Я улыбаюсь ее наивным рассуждениям и бегу дальше.
Жаворонками заведует мать Феоклита.
– А почему жаворонки? – спрашиваю я.
И Феоклита рассказывает мне историю про сорок мучеников, которых морозили в озере, о том, как один не выдержал пытки и был наказан Богом и как, увидев это, мучивший их охранник закричал, что он тоже христианин, и сиганул в озеро.
– М-м-м, круто, – сказала я. – А жаворонки почему?
– Да кто ж его знает, – Феоклита развела руками, – традиция такая.
«Вот все и прояснилось!» – думаю я.
На лепку приходят мать Елена, мать Мария и еще одна послушница, чье имя мне неизвестно, но я очень похожа на ее внучку.
– У меня, как в прошлом году, крокодилы получатся.
– Или слоны.
– Главное, чтобы не удавы.
– Всех удавов – мне! – кричит Новелла.
Она пришла в келарскую из кухни и внимательно разглядывает первые образцы жаворонков.
– А глаза чем делать будем?
– Пищевым фломастером нарисуем.
Новелла одобрительно качает головой и заявляет:
– Рисунки им надо на крыльях сделать.
Хриплю зэчьим голосом:
– Купола!
Я разливаю мед из ведра в маленькие банки.

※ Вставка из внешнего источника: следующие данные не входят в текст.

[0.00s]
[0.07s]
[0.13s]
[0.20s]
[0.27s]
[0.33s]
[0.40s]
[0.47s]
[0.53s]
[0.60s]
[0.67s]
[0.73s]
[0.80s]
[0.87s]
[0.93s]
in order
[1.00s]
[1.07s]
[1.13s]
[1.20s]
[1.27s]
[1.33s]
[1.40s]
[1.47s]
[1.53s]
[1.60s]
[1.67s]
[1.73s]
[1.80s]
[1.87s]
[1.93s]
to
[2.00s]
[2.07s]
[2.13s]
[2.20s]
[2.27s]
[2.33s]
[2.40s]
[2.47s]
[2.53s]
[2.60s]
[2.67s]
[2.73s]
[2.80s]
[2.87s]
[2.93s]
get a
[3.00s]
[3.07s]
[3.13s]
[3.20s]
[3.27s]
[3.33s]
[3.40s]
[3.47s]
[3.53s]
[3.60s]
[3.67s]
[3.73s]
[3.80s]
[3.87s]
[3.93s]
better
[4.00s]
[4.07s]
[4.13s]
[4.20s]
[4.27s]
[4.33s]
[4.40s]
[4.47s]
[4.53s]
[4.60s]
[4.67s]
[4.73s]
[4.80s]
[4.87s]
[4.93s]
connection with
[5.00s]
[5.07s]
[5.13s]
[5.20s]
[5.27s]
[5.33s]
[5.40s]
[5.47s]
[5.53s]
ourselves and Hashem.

Так протяжно и долго, что молвить хозяйка успела…
– Даша, слепи жаворонка, – предлагает мать Елена.
Я отставляю мед, беру лепешку, мну ее и вытягиваю.
– Смотри, чтобы куропатка не получилась!
– Или грач!
– Или страус!
Я растягиваю тесто и сообщаю:
– Я буду лепить сову. Назову ее Сироткой.

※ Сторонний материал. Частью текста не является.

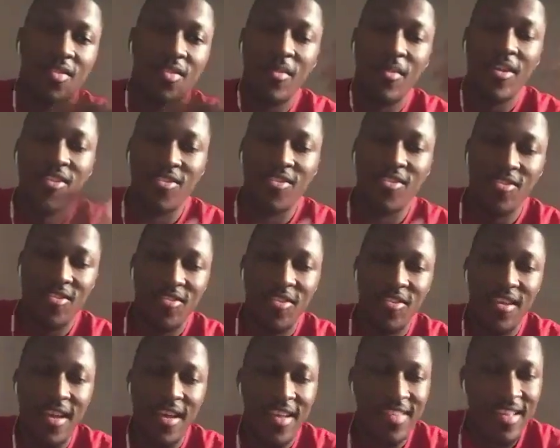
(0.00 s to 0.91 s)
make sure you
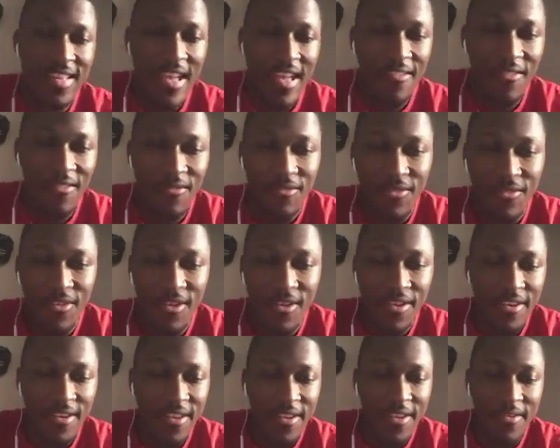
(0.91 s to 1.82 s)
guys are having
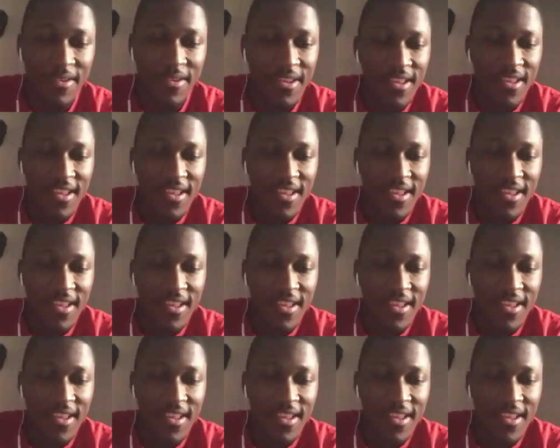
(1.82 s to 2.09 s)
fun and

Меньше всего создание в моих руках похоже на птицу. У меня забирают испорченный кусок теста и вручают новый.
– А как же сова Сиротка? – огорчаюсь я.
– Теперь у нее много родителей, – утешает мать Елена.
Жаворонки вышли пышными и румяными, похожими на палехскую игрушку. Завтра будем есть.
День девятый
Я съела трех печеных жаворонков. Сначала было жалко.
– Ешь постепенно, – посоветовала трапезница Лена. – Сначала оторви хвост. Потом сверни ему шею и откуси голову. А когда он будет совсем мертвый, спокойно ешь.
Лена при первой же беседе сумела покосить мою систему ценностей сообщением о том, что Сигарев – ее любимый драматург, а «Страна Оз» – великое кино. Да, иногда самые добрые девушки мира живут в монастырях. Несмотря на жалобный нарисованный взгляд, первый жаворонок оказался таким вкусным, что в глаза остальным двум я уже не смотрела.
Дело было после завтрака, в качестве послушания я помогала Лене разобраться с посудой. Зачастую трапезницей быть выгодно: к то-нибудь всегда оставит на столе лишний фрукт или вкусняшку. Это – трофей. Сегодня был виноград, который, как выяснилось, мало кто любит, в том числе и Лена, потому все ушло в мою пользу – едва не килограмм.